Wednesday, 29 June 2011

Afghanistan’s Top Banker Runs For His Life

Afghanistan’s top banker, Abdul Qadeer Fitrat, who is alleged to have played a role in the country’s largest financial scandal, has fled to the U.S.

The, now, former-governor of Afghanistan’s Central Bank is holed up in a Northern Virginia hotel.  Contacted by phone, Fitrat said he left Afghanistan because his life had been threatened and that the Karzai government was refusing to prosecute those allegedly involved in fraudulent loans.
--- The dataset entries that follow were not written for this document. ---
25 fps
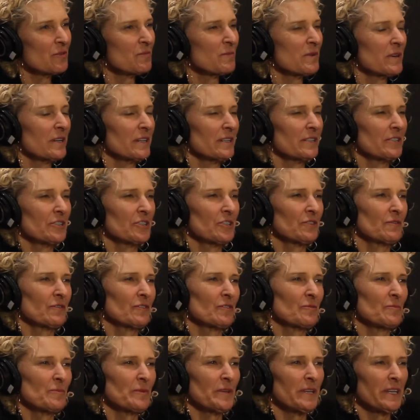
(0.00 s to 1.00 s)
much
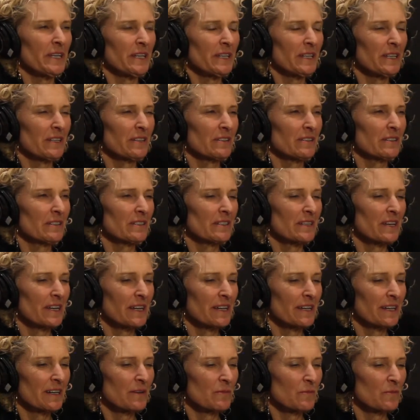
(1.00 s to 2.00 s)
for being here
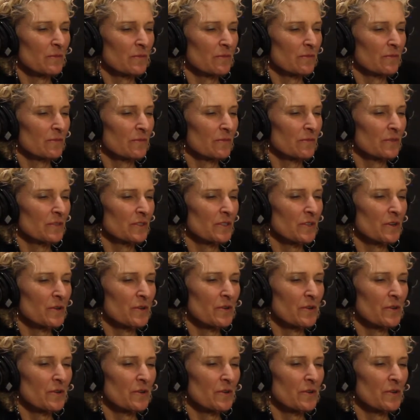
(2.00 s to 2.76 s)
tonight. I'm so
The near collapse of Kabul Bank, the national’s largest private bank, involved years of malfeasance by politically connected bank shareholders, including the brothers of both Mr. Karzai and the first vice president, Muhammad Qasim Fahim, who along with other shareholders took more than $900 million in loans, many of them interest free with no repayment plans, writes the New York Times, which goes on to add:
The bank’s troubles and the government’s failure to deal with them was one of several issues that caused the International Monetary Fund to suspend its program with Afghanistan, which had the effect of halting the country’s access to some foreign aid money and threatens to reduce sharply the country’s ability to access the Afghan Reconstruction Trust Fund, administered by the World Bank.
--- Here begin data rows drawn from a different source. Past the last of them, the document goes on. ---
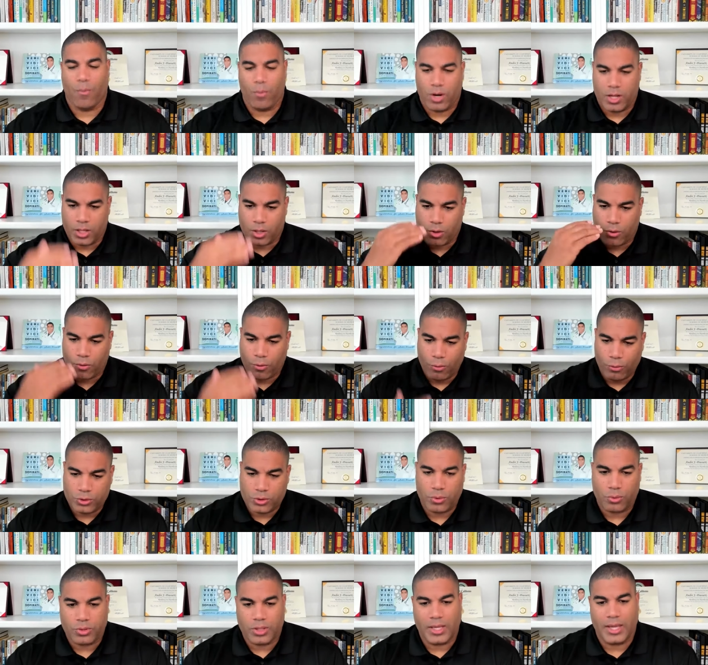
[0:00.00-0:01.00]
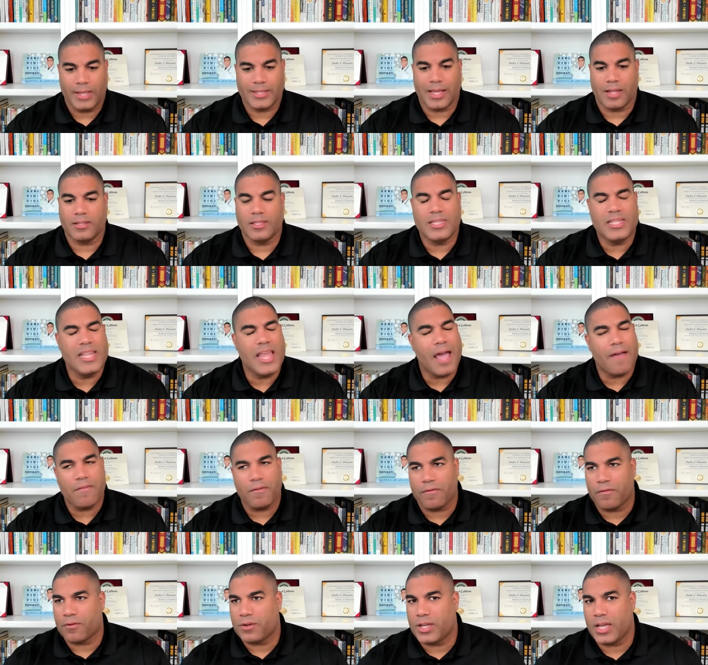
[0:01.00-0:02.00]
And one of the crucial things, I'll
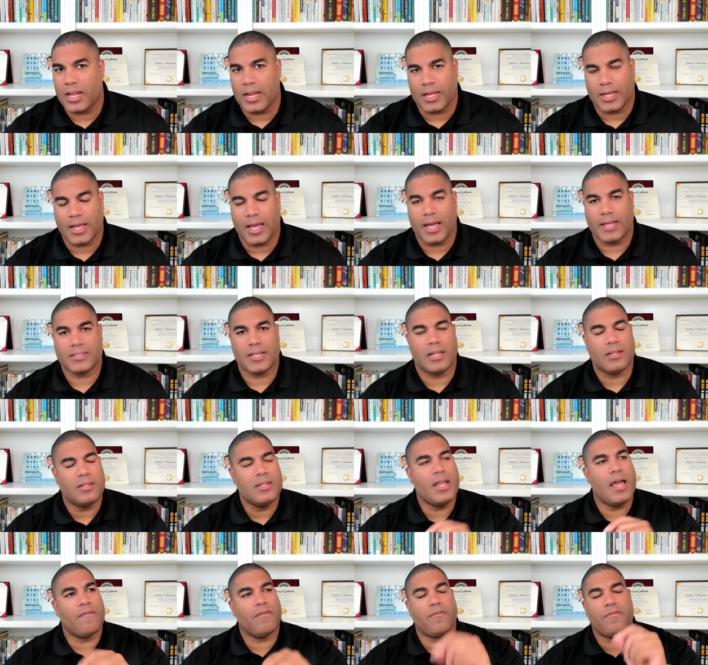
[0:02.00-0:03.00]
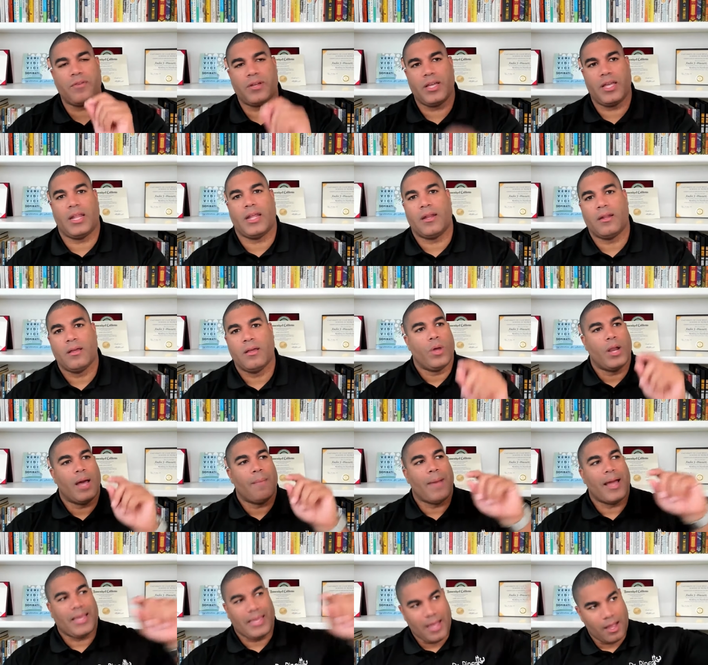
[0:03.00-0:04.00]
never forget it, guys. I'll never forget it. When
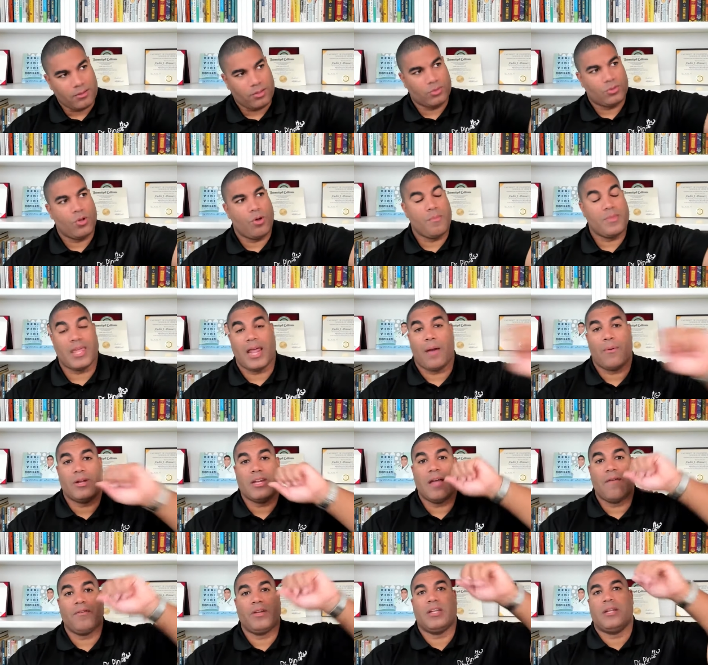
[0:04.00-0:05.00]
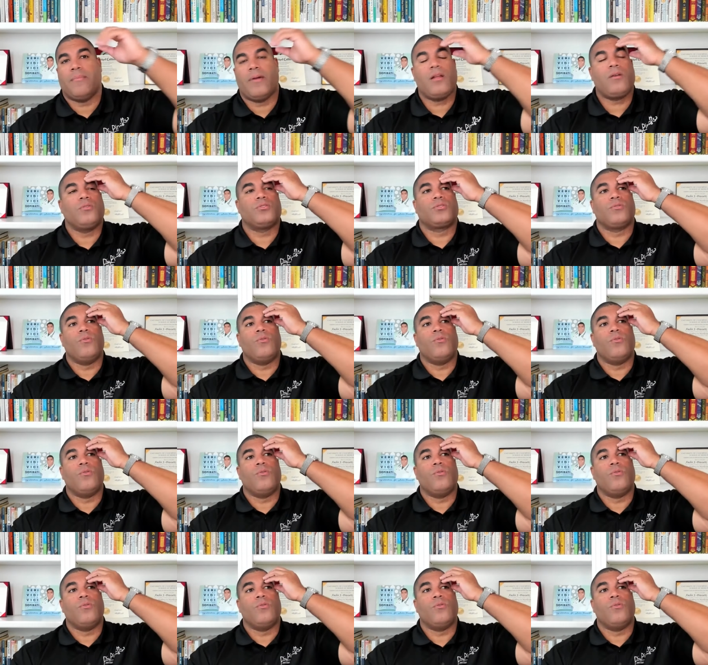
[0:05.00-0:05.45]
my counselor told me that I would never get into medical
A few weeks back the Guardian followed the corrupt and moneyed trail that ensnared both businessmen and politicians, and brought Afghanistan to the brink of financial ruin:
The most notorious of Kabul Bank’s “investments” are in Dubai, where [Khalilullah Ferozi, the former chief executive of the bank] says $160m was spent on 35 luxury villas on the Palm Jumeirah, the artificial sand banks that jut out in “fronds” into the Arabian Sea. Many of the houses were registered in [the bank's former chairman, Sherkhan Farnood's] name and handed out to bank shareholders. I visited house No1 on Frond O – a huge five-bedroom “Riviera”-style mansion occupied by Ferozi. Others owned by the bank showed every sign of occupation – pools were full of water, and cushioned garden furniture was set up in the sticky summer heat.
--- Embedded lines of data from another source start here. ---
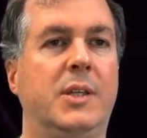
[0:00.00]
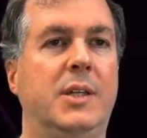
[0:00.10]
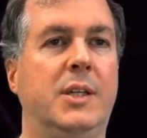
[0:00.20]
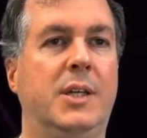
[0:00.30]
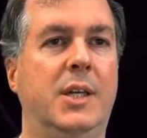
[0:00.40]

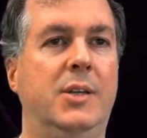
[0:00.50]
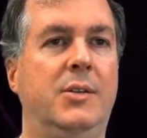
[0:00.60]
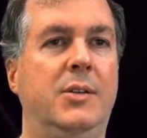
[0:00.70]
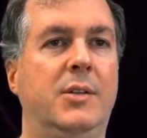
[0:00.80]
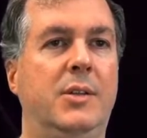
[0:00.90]
And again,
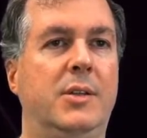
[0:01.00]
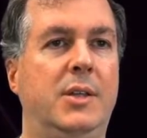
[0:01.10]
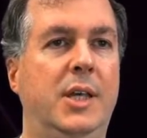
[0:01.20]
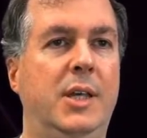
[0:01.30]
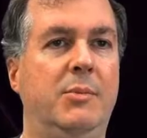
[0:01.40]

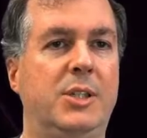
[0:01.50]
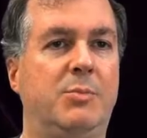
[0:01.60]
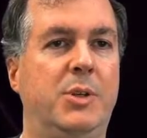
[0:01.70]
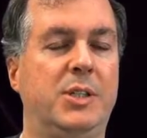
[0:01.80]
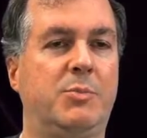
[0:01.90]
game is
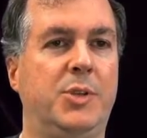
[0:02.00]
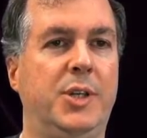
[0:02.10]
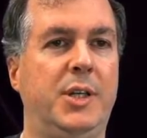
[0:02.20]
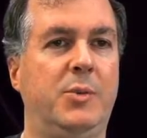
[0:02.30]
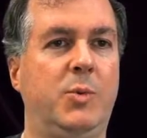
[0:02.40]
best
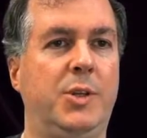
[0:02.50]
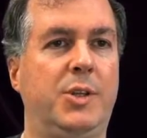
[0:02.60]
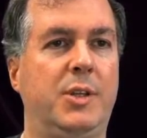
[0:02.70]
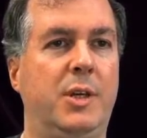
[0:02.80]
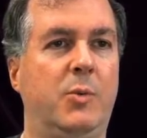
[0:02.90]
played with
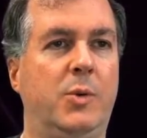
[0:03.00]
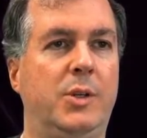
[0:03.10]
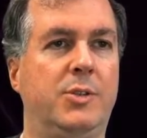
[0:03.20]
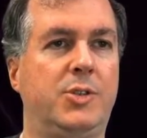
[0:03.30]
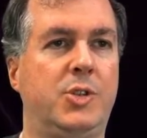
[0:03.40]
a
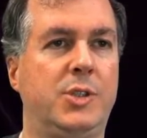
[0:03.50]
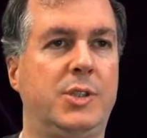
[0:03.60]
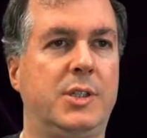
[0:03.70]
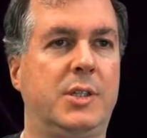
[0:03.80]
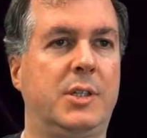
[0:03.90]
real
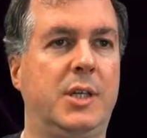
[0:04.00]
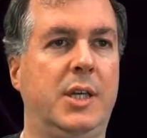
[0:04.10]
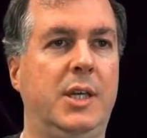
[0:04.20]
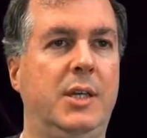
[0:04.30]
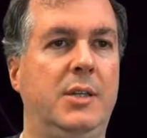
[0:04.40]
joystick
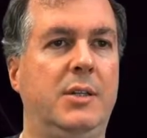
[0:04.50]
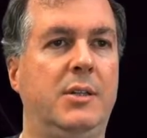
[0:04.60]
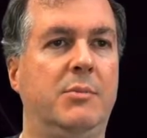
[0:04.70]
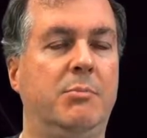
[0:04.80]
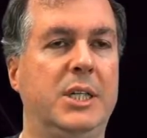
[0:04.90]
and
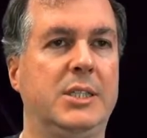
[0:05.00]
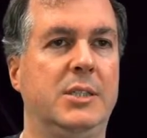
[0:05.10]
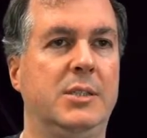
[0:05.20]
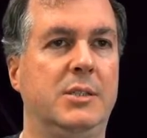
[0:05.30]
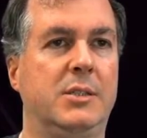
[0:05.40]

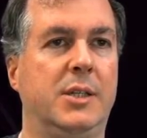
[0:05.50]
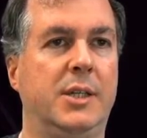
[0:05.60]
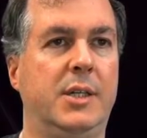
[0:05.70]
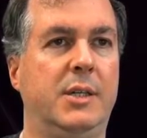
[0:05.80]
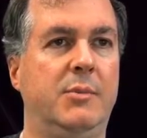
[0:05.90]
buttons
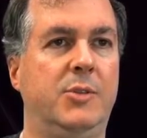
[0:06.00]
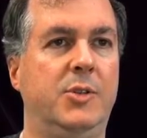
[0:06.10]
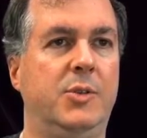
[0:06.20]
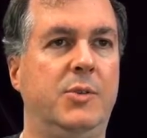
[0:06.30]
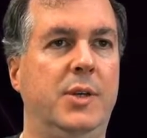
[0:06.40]
like I am
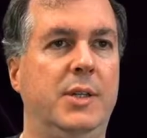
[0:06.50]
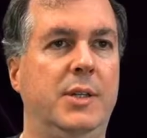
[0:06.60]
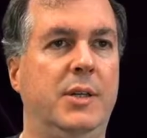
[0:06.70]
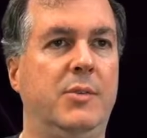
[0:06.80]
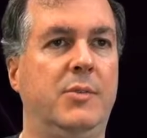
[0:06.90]
doing right now.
It was in these houses that Afghan MPs were entertained with drink and “Russian girls”, according to one Afghan intelligence official, who says the bank deliberately sought to compromise the politically powerful.
Ferozi frankly admits that millions of dollars were lost on these villas after Dubai’s real estate bubble burst in 2008. He firmly pins the blame on Farnood (who promised to answer my questions by email, but never did), saying most of the disastrous lending, particularly in Dubai, happened before he became CEO.
The 18-month Kabul Bank scandal and the crony-capitalism it revealed to be endemic throughout Afghanistan has worsened the already tense relationship between the Afghan government and the United States, which has led the nearly 10-year-old war here to rout the Taliban and al Qaeda and is now beginning a partial military withdrawal.